The Extraordinary X-ray Light Curve of the Classical Nova V1494 Aql in Outburst: The Discovery of Pulsations and a ``Burst''

Sumner Starrfield (Arizona State University) Jeremy Drake (Center for Astrophysics), R. Mark Wagner (Large Binocular Telescope Observatory), Yousaf Butt (Center for Astrophysics) Peter H. Hauschildt (University of Georgia) Joachim Krautter (Landessternwarte) Howard E. Bond (Space Telescope Science Institute) Robert D. Gehrz, Charles E. Woodward (University of Minnesota) Marina Orio (Torino and Wisconsin) Koji Mukai (GSFC) M. Hernanz (IEEC) James W. Truran (University of Chicago) A. E. Evans (Keele) Massimo Della Valle (Arcetri)

[Contributed talk, 15min.]


V1494 Aql (Nova Aql 1999 No. 2) was discovered on 2 December 1999. It reached V $_{max}
\sim$4 making it the brightest northern hemisphere nova since V1500 Cyg erupted in 1975. Our early optical spectra showed that it was an ``Fe II'' class nova (Williams, R.E. AJ, 104, 725, 1992). We activated our CHANDRA Target of Opportunity proposal for bright novae in outburst and obtained ACIS-I spectra on 15 April and 7 June 2000 which showed only emission lines. Our third observation, on 6 August, showed that its spectrum had evolved into that characteristic of a Super Soft X-ray Source (at low resolution it resembled an ``emission'' line with a peak $\sim$ 0.5 keV). We obtained HRC-S+LETG spectra on 28 September (8 ksec) and 1 October 2000 (17 ksec). These spectra qualitatively resembled those of CAL 83 obtained with XMM (Paerels, F., et al. 2001, A&A, 365, L308) and demonstrated that we were observing the atmosphere of a hot white dwarf which was probably still undergoing nuclear burning near the surface. An abundance analysis of the X-ray spectrum is in progress using new Non-LTE stellar atmospheres.

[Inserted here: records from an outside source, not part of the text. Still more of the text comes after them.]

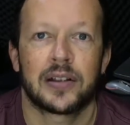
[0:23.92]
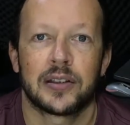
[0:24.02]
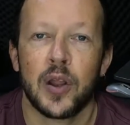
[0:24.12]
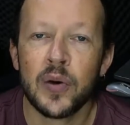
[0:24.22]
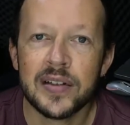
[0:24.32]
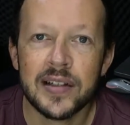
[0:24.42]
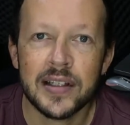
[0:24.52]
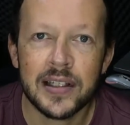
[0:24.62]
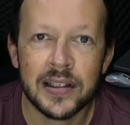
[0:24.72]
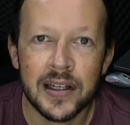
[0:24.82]
Logo em
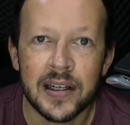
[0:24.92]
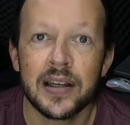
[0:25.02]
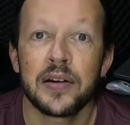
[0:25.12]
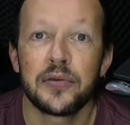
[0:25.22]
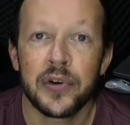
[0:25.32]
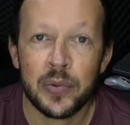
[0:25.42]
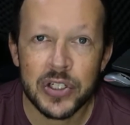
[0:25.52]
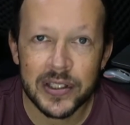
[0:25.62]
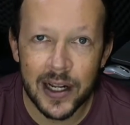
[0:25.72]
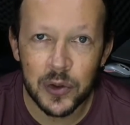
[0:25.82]
seguida, vamos
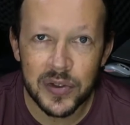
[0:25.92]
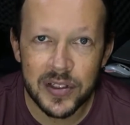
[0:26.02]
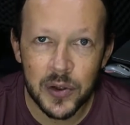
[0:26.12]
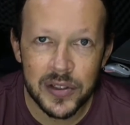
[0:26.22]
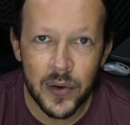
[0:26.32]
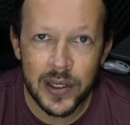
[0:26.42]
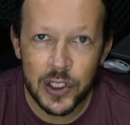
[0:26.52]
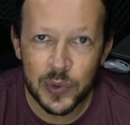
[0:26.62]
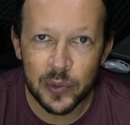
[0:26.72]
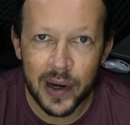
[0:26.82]
traduzir o seu
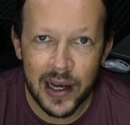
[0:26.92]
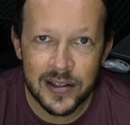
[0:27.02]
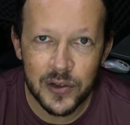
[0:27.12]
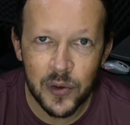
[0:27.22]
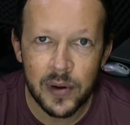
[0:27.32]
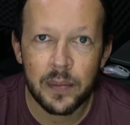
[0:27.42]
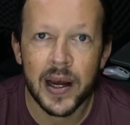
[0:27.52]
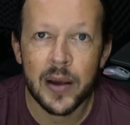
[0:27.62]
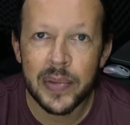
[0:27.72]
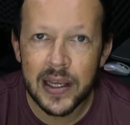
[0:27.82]
ritmo básico
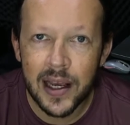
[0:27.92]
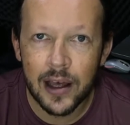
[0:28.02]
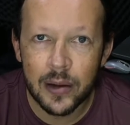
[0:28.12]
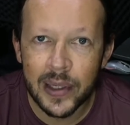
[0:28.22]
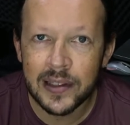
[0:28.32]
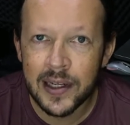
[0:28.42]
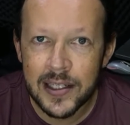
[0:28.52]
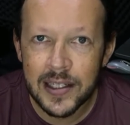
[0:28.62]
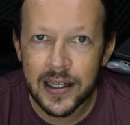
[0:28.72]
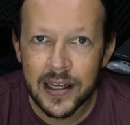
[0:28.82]
para aplicá-lo à
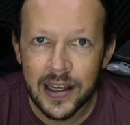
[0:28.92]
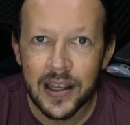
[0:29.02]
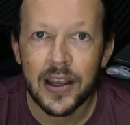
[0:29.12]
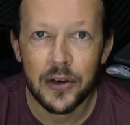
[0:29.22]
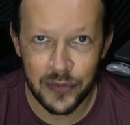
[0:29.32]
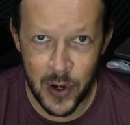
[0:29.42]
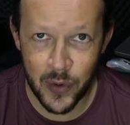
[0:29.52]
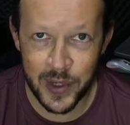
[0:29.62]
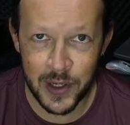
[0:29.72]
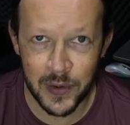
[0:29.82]
bateria. Vem
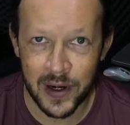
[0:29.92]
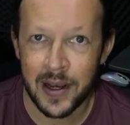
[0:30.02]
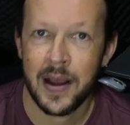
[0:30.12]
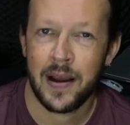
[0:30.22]
comigo?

We then analyzed the X-ray light curve of our grating observations and, to our surprise, found that we had discovered both a short time scale ``burst'' and that the nova was oscillating. Neither of these phenomena have ever been seen in the light curve of a nova in outburst. The ``burst'' was a factor of 6 rise in X-ray counts near the middle of the second observation which lasted about 1000 sec and exhibited at least two peaks plus other structure. Currently, we have no explanation for the cause of this burst.

Our time series analysis of the combined 25 ksec observation showed a peak at 2500 sec which was present in independent analyses of both the zeroth order image and the dispersed spectrum. We also analyzed the light curves of the HRC-S+LETG observations of HZ 43, Sirius B, and V382 Vel (Nova Vel 1999) and found no sign of any periodic behavior in the data which implied that the oscillation in V1494 Aql was real and not instrumental. Further analysis found that other periods were present in the data for V1494 Aql (in both the zeroth order image and the dispersed spectrum) which suggested strongly that we had discovered that the rekindled white dwarf was pulsating in non-radial g modes. If the white dwarf atmosphere still has sufficient hydrogen present to poison $\kappa-\gamma$ pulsation driving, then these pulsations could be caused by ongoing nuclear burning in the remnant envelope (the $\epsilon$-effect). If this interpretation is correct, then the nova had not returned to quiescence at the time of our observations and the pulsations could then last as long as there was nuclear burning in the envelope of the white dwarf.

We gratefully acknowledge partial support from NASA CHANDRA grants to CFA, OSU, UGA, Chicago, UA, UMinn, and ASU.